Extracted data entries
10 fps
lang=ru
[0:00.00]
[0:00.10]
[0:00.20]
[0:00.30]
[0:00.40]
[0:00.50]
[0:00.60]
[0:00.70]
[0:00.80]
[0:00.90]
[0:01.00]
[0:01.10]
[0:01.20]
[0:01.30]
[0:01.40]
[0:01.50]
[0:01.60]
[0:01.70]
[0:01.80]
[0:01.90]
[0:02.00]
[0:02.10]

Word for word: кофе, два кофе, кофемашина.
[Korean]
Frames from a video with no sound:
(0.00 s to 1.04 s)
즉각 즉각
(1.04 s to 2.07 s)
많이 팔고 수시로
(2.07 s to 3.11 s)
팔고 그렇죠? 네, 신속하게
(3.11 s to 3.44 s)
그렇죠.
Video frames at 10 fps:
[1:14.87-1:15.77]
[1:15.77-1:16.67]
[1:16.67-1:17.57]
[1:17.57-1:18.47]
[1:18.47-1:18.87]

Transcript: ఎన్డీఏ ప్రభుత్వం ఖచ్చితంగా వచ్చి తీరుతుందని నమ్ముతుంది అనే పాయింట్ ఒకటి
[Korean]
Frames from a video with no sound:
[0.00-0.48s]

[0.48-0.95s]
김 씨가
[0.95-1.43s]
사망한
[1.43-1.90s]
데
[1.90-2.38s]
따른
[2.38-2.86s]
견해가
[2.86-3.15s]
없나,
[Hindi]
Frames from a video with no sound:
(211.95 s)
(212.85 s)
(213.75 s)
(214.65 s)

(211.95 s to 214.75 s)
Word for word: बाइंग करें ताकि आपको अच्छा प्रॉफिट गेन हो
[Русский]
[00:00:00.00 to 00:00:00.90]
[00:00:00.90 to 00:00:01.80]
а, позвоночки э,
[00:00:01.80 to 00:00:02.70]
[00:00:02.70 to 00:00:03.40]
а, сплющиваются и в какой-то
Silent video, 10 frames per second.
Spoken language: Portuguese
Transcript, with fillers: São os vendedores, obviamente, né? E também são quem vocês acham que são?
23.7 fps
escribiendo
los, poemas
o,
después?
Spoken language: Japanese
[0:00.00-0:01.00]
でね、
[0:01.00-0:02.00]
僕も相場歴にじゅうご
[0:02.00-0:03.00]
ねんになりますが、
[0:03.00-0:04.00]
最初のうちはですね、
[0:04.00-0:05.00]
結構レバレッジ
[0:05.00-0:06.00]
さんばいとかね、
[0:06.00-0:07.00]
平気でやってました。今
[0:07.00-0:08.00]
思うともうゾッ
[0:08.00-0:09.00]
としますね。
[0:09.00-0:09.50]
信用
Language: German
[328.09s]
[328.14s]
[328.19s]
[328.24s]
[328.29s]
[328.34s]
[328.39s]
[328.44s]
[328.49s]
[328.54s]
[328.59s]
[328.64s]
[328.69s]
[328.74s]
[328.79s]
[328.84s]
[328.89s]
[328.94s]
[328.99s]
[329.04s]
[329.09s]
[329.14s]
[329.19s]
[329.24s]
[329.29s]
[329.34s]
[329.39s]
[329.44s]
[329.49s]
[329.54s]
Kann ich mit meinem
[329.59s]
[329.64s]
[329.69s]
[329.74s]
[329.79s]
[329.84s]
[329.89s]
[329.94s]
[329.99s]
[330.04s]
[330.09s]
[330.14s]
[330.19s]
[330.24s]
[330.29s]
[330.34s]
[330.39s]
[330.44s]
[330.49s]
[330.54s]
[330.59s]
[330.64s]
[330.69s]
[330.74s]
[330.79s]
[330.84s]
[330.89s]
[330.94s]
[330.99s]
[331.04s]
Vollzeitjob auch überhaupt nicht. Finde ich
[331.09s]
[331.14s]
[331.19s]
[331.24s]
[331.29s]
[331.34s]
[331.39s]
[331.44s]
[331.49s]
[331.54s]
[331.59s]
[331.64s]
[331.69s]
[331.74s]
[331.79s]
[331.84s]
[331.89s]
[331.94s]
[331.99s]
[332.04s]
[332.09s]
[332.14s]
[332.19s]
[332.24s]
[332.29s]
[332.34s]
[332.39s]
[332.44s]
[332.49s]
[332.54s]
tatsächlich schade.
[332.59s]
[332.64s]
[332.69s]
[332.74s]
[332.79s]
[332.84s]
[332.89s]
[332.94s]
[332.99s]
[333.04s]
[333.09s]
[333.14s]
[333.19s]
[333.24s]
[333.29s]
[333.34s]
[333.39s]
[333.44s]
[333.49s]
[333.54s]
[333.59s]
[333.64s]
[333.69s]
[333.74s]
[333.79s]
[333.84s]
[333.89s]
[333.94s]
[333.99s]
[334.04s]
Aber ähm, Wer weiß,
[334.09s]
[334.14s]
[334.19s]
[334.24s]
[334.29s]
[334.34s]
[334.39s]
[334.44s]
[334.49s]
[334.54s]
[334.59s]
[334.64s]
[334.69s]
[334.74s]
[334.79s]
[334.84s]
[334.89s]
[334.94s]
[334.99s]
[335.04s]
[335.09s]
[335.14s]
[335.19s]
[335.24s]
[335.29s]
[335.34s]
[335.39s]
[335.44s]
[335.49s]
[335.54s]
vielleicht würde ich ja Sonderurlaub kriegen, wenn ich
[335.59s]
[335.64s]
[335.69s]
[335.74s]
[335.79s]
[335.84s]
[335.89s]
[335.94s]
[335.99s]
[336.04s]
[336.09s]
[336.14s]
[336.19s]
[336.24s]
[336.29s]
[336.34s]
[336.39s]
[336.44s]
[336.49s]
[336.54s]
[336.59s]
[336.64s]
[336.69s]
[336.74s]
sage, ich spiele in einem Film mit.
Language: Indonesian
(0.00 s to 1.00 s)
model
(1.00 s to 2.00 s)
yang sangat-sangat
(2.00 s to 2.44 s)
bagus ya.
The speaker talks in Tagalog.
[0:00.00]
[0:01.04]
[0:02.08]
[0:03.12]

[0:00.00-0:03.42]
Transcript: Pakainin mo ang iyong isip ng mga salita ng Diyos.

== Work instruction ==
Would you mind copying all of the records exactly?

== Solution to the problem ==
10 fps
lang=ru
[0:00.00]
[0:00.10]
[0:00.20]
[0:00.30]
[0:00.40]
[0:00.50]
[0:00.60]
[0:00.70]
[0:00.80]
[0:00.90]
[0:01.00]
[0:01.10]
[0:01.20]
[0:01.30]
[0:01.40]
[0:01.50]
[0:01.60]
[0:01.70]
[0:01.80]
[0:01.90]
[0:02.00]
[0:02.10]

Word for word: кофе, два кофе, кофемашина.
[Korean]
Frames from a video with no sound:
(0.00 s to 1.04 s)
즉각 즉각
(1.04 s to 2.07 s)
많이 팔고 수시로
(2.07 s to 3.11 s)
팔고 그렇죠? 네, 신속하게
(3.11 s to 3.44 s)
그렇죠.
Video frames at 10 fps:
[1:14.87-1:15.77]
[1:15.77-1:16.67]
[1:16.67-1:17.57]
[1:17.57-1:18.47]
[1:18.47-1:18.87]

Transcript: ఎన్డీఏ ప్రభుత్వం ఖచ్చితంగా వచ్చి తీరుతుందని నమ్ముతుంది అనే పాయింట్ ఒకటి
[Korean]
Frames from a video with no sound:
[0.00-0.48s]

[0.48-0.95s]
김 씨가
[0.95-1.43s]
사망한
[1.43-1.90s]
데
[1.90-2.38s]
따른
[2.38-2.86s]
견해가
[2.86-3.15s]
없나,
[Hindi]
Frames from a video with no sound:
(211.95 s)
(212.85 s)
(213.75 s)
(214.65 s)

(211.95 s to 214.75 s)
Word for word: बाइंग करें ताकि आपको अच्छा प्रॉफिट गेन हो
[Русский]
[00:00:00.00 to 00:00:00.90]
[00:00:00.90 to 00:00:01.80]
а, позвоночки э,
[00:00:01.80 to 00:00:02.70]
[00:00:02.70 to 00:00:03.40]
а, сплющиваются и в какой-то
Silent video, 10 frames per second.
Spoken language: Portuguese
Transcript, with fillers: São os vendedores, obviamente, né? E também são quem vocês acham que são?
23.7 fps
escribiendo
los, poemas
o,
después?
Spoken language: Japanese
[0:00.00-0:01.00]
でね、
[0:01.00-0:02.00]
僕も相場歴にじゅうご
[0:02.00-0:03.00]
ねんになりますが、
[0:03.00-0:04.00]
最初のうちはですね、
[0:04.00-0:05.00]
結構レバレッジ
[0:05.00-0:06.00]
さんばいとかね、
[0:06.00-0:07.00]
平気でやってました。今
[0:07.00-0:08.00]
思うともうゾッ
[0:08.00-0:09.00]
としますね。
[0:09.00-0:09.50]
信用
Language: German
[328.09s]
[328.14s]
[328.19s]
[328.24s]
[328.29s]
[328.34s]
[328.39s]
[328.44s]
[328.49s]
[328.54s]
[328.59s]
[328.64s]
[328.69s]
[328.74s]
[328.79s]
[328.84s]
[328.89s]
[328.94s]
[328.99s]
[329.04s]
[329.09s]
[329.14s]
[329.19s]
[329.24s]
[329.29s]
[329.34s]
[329.39s]
[329.44s]
[329.49s]
[329.54s]
Kann ich mit meinem
[329.59s]
[329.64s]
[329.69s]
[329.74s]
[329.79s]
[329.84s]
[329.89s]
[329.94s]
[329.99s]
[330.04s]
[330.09s]
[330.14s]
[330.19s]
[330.24s]
[330.29s]
[330.34s]
[330.39s]
[330.44s]
[330.49s]
[330.54s]
[330.59s]
[330.64s]
[330.69s]
[330.74s]
[330.79s]
[330.84s]
[330.89s]
[330.94s]
[330.99s]
[331.04s]
Vollzeitjob auch überhaupt nicht. Finde ich
[331.09s]
[331.14s]
[331.19s]
[331.24s]
[331.29s]
[331.34s]
[331.39s]
[331.44s]
[331.49s]
[331.54s]
[331.59s]
[331.64s]
[331.69s]
[331.74s]
[331.79s]
[331.84s]
[331.89s]
[331.94s]
[331.99s]
[332.04s]
[332.09s]
[332.14s]
[332.19s]
[332.24s]
[332.29s]
[332.34s]
[332.39s]
[332.44s]
[332.49s]
[332.54s]
tatsächlich schade.
[332.59s]
[332.64s]
[332.69s]
[332.74s]
[332.79s]
[332.84s]
[332.89s]
[332.94s]
[332.99s]
[333.04s]
[333.09s]
[333.14s]
[333.19s]
[333.24s]
[333.29s]
[333.34s]
[333.39s]
[333.44s]
[333.49s]
[333.54s]
[333.59s]
[333.64s]
[333.69s]
[333.74s]
[333.79s]
[333.84s]
[333.89s]
[333.94s]
[333.99s]
[334.04s]
Aber ähm, Wer weiß,
[334.09s]
[334.14s]
[334.19s]
[334.24s]
[334.29s]
[334.34s]
[334.39s]
[334.44s]
[334.49s]
[334.54s]
[334.59s]
[334.64s]
[334.69s]
[334.74s]
[334.79s]
[334.84s]
[334.89s]
[334.94s]
[334.99s]
[335.04s]
[335.09s]
[335.14s]
[335.19s]
[335.24s]
[335.29s]
[335.34s]
[335.39s]
[335.44s]
[335.49s]
[335.54s]
vielleicht würde ich ja Sonderurlaub kriegen, wenn ich
[335.59s]
[335.64s]
[335.69s]
[335.74s]
[335.79s]
[335.84s]
[335.89s]
[335.94s]
[335.99s]
[336.04s]
[336.09s]
[336.14s]
[336.19s]
[336.24s]
[336.29s]
[336.34s]
[336.39s]
[336.44s]
[336.49s]
[336.54s]
[336.59s]
[336.64s]
[336.69s]
[336.74s]
sage, ich spiele in einem Film mit.
Language: Indonesian
(0.00 s to 1.00 s)
model
(1.00 s to 2.00 s)
yang sangat-sangat
(2.00 s to 2.44 s)
bagus ya.
The speaker talks in Tagalog.
[0:00.00]
[0:01.04]
[0:02.08]
[0:03.12]

[0:00.00-0:03.42]
Transcript: Pakainin mo ang iyong isip ng mga salita ng Diyos.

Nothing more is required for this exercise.